Similarly, when considering Crosby’s first attempt to get the charges dismissed two years later, the Arizona Court of Appeals wrote in December that his vote on certifying the election was non-discretionary.

“The ordinary meaning of ‘shall’ in a statute is to reflect a mandatory duty” the court wrote at the time.

And by cutting into the secretary of state’s certification timeline, the judges said, Crosby’s delay “may amount to interference.”

Alex Gulotta, Arizona director of All Voting is Local, said he still believes the law is clear that the board’s duty is ministerial. The process to resolving election disputes is through the formal court contests, not local certification, “so it doesn’t become a political process,” he said.

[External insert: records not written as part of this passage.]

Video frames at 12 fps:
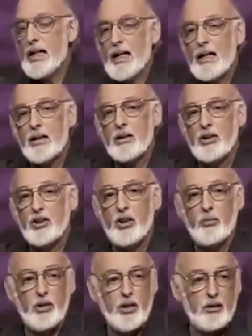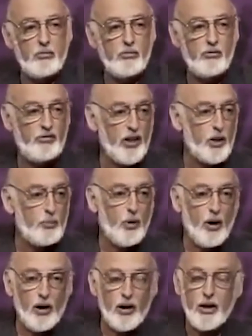and some of them fell
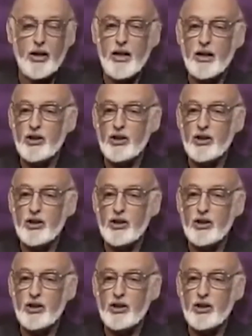apart.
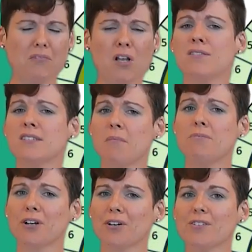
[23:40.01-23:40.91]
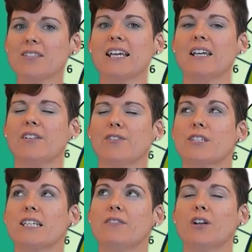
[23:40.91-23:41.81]
on some turtles,
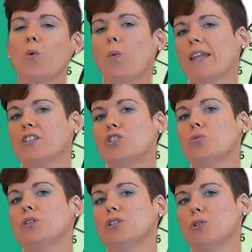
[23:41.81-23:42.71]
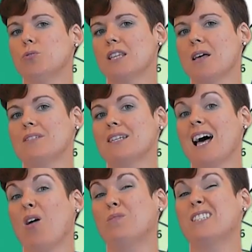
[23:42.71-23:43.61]
there's even a way that you can use them to
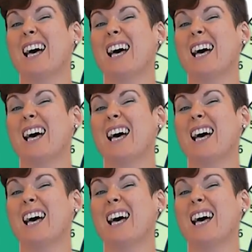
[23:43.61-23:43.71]
help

“They haven’t been able to win in the courts,” he said, “and they want to move an evidence-based process into the politically charged board of supervisors process.”

Crosby is now again asking the court to dismiss the case on the grounds that the state didn’t provide evidence to support the conspiracy charge before trial. He also contends in court filings that the state has not explained which duty of the secretary of state he interfered with.

He also goes back to what he has been contending since the beginning of the Cochise saga: that the board’s job is not to rubber-stamp the results.

“Clearly, any reasonable supervisor, or any other person, would reasonably believe that the required canvassing and certification of the vote had to mean more than merely ignoring it and passing it on to the SOS,” he wrote. “That is simply an absurd interpretation.”